* What to produce
Could you write out, exactly, every line from the top of the data through the line holding "[0:06.00-0:07.00]"? Omit the pictures.

* Records supplied
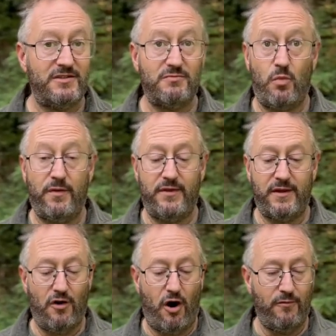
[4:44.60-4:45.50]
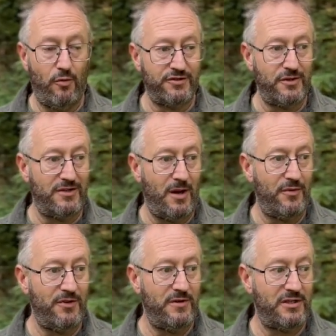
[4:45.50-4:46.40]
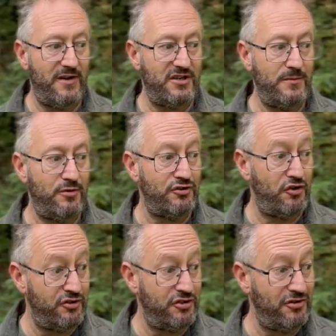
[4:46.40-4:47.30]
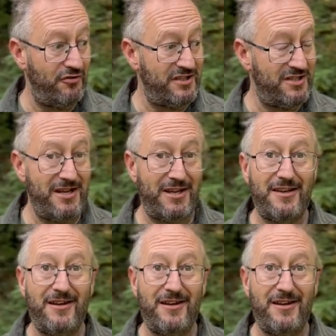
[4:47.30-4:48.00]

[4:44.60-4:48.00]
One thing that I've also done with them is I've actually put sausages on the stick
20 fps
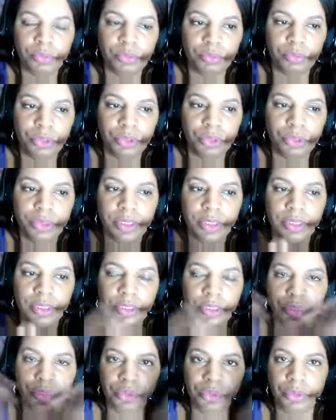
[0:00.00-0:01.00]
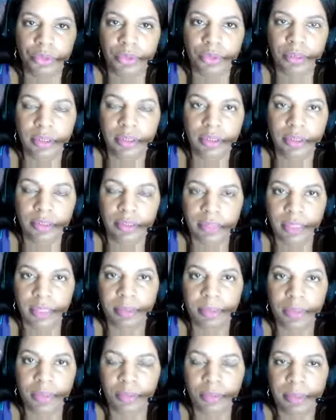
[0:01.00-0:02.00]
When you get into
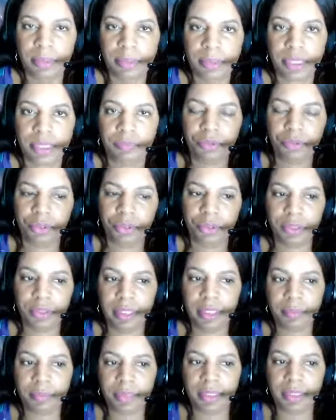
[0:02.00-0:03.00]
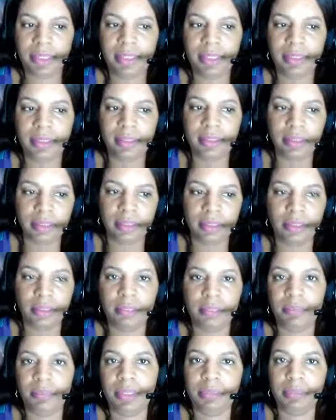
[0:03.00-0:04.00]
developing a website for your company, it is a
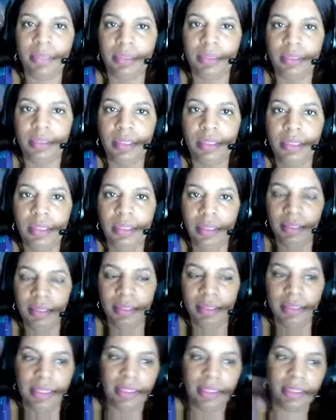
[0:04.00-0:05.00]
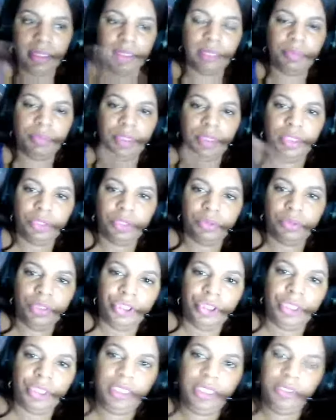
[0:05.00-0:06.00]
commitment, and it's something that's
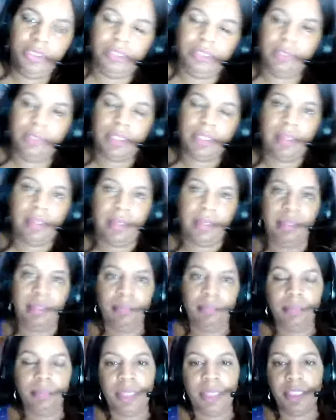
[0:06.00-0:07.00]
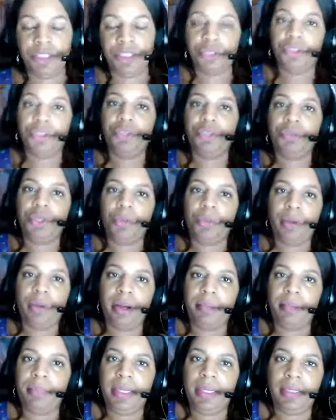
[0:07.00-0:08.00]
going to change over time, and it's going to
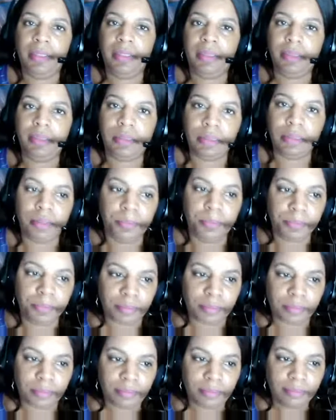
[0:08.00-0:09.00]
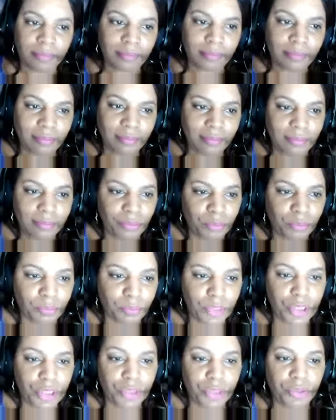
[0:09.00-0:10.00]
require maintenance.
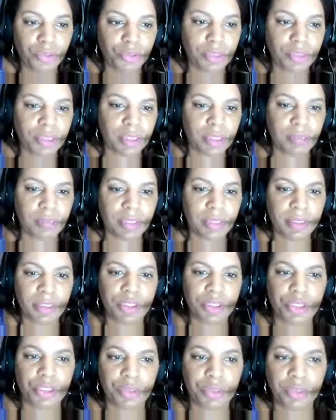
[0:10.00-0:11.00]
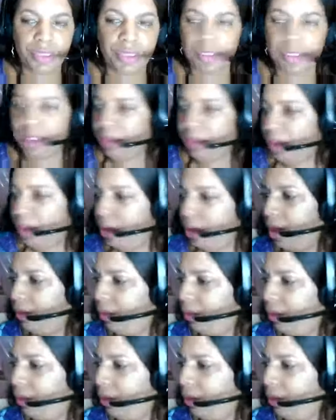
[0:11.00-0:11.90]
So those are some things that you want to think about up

* Answer section
[4:44.60-4:45.50]
[4:45.50-4:46.40]
[4:46.40-4:47.30]
[4:47.30-4:48.00]

[4:44.60-4:48.00]
One thing that I've also done with them is I've actually put sausages on the stick
20 fps
[0:00.00-0:01.00]
[0:01.00-0:02.00]
When you get into
[0:02.00-0:03.00]
[0:03.00-0:04.00]
developing a website for your company, it is a
[0:04.00-0:05.00]
[0:05.00-0:06.00]
commitment, and it's something that's
[0:06.00-0:07.00]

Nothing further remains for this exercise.